* **Items from a data source**:
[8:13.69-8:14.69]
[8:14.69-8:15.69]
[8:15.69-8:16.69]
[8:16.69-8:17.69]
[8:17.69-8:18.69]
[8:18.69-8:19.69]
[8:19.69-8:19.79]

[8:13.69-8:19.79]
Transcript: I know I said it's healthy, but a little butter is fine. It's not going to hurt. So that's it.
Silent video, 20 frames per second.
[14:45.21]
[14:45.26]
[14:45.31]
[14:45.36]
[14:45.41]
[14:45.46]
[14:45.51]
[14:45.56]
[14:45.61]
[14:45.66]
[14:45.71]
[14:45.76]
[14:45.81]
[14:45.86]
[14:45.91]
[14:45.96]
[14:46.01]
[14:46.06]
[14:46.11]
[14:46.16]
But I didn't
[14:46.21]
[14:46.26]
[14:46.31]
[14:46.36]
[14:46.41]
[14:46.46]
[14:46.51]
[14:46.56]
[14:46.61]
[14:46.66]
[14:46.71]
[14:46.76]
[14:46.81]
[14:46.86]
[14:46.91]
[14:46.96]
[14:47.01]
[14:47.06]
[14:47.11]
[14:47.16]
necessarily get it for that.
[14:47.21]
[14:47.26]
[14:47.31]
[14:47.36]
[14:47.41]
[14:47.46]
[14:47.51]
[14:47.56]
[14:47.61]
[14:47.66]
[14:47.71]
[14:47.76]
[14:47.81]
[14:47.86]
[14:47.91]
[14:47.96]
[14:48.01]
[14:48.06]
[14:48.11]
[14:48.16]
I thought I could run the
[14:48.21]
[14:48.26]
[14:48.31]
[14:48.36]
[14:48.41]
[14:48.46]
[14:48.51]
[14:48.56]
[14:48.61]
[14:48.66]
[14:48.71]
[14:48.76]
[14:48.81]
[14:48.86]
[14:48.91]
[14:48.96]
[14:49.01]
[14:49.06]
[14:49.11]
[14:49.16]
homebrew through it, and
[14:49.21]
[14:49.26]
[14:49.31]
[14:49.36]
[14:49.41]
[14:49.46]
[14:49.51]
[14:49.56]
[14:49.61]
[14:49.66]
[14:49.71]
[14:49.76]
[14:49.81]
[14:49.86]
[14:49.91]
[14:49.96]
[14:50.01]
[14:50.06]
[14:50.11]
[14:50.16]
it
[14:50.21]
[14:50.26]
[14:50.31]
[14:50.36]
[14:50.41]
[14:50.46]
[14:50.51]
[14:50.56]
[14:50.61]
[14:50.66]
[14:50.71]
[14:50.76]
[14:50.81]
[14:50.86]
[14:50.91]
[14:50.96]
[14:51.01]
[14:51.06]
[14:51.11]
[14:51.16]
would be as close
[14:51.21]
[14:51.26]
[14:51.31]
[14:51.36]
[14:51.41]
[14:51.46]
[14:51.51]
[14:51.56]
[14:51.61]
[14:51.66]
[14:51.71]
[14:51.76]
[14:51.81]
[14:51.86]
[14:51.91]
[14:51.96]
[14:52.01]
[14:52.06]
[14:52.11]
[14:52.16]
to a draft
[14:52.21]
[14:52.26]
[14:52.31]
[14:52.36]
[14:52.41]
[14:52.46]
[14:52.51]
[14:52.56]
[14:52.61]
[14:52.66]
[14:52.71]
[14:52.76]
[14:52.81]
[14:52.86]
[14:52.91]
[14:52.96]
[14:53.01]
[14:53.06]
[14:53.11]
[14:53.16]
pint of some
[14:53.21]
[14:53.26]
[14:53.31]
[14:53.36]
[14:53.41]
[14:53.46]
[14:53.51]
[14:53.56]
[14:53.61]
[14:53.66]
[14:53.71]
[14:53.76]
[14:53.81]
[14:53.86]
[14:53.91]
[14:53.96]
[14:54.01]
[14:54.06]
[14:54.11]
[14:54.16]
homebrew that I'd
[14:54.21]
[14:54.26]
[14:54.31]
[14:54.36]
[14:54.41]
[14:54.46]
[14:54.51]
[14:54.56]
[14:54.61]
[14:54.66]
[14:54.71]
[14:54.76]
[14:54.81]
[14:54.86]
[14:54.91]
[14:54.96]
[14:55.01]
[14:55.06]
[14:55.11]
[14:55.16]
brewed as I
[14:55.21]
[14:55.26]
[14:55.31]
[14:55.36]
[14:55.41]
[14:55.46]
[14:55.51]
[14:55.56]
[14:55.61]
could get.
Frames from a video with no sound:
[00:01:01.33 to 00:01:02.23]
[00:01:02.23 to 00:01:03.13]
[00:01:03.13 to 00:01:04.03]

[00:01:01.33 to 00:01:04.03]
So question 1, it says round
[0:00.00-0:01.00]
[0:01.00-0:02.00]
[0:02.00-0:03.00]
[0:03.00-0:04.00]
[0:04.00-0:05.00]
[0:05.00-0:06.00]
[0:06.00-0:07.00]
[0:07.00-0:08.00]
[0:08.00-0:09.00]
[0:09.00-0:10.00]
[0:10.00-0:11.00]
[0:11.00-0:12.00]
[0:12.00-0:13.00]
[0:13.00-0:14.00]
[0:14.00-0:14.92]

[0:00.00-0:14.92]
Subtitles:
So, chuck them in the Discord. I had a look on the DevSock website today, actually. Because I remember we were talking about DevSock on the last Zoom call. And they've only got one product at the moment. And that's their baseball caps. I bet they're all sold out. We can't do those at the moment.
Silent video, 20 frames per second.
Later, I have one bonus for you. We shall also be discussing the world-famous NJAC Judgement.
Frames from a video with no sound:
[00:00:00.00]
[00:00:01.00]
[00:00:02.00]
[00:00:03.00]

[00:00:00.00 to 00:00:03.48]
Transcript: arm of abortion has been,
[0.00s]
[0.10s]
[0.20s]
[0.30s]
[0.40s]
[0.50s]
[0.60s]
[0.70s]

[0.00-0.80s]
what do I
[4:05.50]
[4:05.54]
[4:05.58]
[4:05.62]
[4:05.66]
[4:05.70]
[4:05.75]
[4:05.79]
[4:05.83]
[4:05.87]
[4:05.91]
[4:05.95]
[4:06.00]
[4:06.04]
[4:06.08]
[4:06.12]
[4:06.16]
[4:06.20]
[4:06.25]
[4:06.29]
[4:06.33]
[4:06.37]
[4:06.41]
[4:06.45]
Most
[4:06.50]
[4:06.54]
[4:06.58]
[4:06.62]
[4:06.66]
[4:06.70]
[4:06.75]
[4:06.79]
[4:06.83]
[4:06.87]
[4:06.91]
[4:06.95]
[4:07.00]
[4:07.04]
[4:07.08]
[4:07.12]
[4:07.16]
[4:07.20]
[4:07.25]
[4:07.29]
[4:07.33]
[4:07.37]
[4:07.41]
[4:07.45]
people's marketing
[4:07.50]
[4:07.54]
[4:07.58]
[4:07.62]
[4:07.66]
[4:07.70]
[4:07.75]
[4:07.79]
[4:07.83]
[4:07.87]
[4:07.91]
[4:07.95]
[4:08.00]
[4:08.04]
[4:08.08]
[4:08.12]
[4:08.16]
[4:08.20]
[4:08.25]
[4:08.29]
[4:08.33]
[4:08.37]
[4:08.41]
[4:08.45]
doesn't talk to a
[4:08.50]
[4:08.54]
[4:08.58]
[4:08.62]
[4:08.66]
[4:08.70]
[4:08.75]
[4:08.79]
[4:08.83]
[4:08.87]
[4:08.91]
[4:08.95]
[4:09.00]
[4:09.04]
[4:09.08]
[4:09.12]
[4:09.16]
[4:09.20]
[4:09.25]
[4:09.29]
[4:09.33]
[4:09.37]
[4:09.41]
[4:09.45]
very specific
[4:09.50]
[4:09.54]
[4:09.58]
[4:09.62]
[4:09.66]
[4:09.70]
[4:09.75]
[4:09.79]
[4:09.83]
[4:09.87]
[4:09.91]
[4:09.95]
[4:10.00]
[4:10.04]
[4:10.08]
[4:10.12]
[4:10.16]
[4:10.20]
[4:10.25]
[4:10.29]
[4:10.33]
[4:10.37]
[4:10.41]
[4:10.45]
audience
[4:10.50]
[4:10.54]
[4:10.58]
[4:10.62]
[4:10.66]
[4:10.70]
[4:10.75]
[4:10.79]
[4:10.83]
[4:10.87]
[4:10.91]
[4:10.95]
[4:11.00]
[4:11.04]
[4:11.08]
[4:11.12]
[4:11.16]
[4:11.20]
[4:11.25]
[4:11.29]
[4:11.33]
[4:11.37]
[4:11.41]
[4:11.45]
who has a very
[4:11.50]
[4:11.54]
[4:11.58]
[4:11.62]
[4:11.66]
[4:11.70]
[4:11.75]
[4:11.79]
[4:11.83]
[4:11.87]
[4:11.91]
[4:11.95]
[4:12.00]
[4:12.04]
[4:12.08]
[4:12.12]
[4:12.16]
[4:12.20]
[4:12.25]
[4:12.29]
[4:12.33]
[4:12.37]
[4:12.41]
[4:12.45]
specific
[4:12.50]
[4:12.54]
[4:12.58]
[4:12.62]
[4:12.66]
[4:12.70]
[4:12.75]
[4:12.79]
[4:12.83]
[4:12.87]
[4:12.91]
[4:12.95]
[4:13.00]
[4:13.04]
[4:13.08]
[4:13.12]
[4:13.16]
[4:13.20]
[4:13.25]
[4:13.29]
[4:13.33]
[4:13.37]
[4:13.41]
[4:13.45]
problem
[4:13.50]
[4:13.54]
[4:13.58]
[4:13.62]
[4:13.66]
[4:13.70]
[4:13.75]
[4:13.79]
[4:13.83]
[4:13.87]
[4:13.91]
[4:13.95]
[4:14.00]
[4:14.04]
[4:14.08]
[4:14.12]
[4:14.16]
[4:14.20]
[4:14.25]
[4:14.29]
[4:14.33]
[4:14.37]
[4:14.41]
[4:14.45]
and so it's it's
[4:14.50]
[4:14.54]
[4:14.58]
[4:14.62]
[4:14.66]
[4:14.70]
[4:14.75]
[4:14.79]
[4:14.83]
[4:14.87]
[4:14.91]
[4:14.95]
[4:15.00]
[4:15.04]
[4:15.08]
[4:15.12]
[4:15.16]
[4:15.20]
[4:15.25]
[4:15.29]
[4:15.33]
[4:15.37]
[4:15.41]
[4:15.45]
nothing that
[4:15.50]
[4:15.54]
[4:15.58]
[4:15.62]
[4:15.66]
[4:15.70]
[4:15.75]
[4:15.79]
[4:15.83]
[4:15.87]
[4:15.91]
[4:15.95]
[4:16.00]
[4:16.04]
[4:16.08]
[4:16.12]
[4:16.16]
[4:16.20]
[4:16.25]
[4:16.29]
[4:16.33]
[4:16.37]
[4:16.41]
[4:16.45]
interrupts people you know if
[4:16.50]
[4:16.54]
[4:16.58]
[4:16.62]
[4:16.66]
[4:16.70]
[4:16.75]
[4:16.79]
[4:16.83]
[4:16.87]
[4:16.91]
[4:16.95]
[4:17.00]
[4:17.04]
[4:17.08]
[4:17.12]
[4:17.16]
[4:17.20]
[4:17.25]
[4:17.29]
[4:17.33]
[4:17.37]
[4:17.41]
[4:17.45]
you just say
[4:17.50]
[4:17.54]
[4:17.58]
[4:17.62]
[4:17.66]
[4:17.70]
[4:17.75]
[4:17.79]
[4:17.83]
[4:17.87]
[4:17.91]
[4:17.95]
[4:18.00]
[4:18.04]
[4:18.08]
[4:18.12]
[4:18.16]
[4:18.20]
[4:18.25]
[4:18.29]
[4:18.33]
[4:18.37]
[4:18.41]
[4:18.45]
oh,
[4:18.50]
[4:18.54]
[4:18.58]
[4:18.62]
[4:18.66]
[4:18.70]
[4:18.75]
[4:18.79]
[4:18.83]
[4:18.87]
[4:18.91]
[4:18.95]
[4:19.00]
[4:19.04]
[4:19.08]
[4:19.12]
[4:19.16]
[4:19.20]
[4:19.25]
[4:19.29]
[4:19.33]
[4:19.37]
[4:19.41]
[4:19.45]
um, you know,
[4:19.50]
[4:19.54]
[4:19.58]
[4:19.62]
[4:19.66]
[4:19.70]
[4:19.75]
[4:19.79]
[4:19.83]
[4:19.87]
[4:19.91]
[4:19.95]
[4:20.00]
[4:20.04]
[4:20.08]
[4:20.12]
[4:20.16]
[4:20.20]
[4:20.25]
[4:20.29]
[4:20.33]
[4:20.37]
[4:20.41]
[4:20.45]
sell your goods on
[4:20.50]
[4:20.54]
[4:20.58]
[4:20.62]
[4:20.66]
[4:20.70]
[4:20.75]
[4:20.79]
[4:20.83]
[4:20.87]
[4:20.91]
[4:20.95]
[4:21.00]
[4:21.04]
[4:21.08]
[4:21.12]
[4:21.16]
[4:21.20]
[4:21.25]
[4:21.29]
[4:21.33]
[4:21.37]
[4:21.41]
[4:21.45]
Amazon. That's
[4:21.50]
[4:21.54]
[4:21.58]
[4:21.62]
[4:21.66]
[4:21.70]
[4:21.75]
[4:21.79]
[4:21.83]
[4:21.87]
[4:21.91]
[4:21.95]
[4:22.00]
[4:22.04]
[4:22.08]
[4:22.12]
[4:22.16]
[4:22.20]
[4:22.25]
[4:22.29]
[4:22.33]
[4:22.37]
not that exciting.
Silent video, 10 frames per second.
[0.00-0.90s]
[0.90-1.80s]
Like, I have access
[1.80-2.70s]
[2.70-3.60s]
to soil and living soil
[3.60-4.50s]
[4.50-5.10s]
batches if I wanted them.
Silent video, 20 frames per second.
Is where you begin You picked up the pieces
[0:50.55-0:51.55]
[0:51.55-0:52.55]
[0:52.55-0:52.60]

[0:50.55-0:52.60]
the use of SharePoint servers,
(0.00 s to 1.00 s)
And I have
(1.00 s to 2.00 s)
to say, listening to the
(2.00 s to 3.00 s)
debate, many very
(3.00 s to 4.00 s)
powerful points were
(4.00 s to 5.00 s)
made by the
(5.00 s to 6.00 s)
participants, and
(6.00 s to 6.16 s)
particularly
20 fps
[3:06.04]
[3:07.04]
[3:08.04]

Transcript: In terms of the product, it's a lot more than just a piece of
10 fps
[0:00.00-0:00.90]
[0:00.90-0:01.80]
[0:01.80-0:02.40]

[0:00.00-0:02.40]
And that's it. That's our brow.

* **Work task**: Give back the lines above exactly, from the one with "(1.00 s to 2.00 s)" through the last line.

* **Exercise solution**:
(1.00 s to 2.00 s)
to say, listening to the
(2.00 s to 3.00 s)
debate, many very
(3.00 s to 4.00 s)
powerful points were
(4.00 s to 5.00 s)
made by the
(5.00 s to 6.00 s)
participants, and
(6.00 s to 6.16 s)
particularly
20 fps
[3:06.04]
[3:07.04]
[3:08.04]

Transcript: In terms of the product, it's a lot more than just a piece of
10 fps
[0:00.00-0:00.90]
[0:00.90-0:01.80]
[0:01.80-0:02.40]

[0:00.00-0:02.40]
And that's it. That's our brow.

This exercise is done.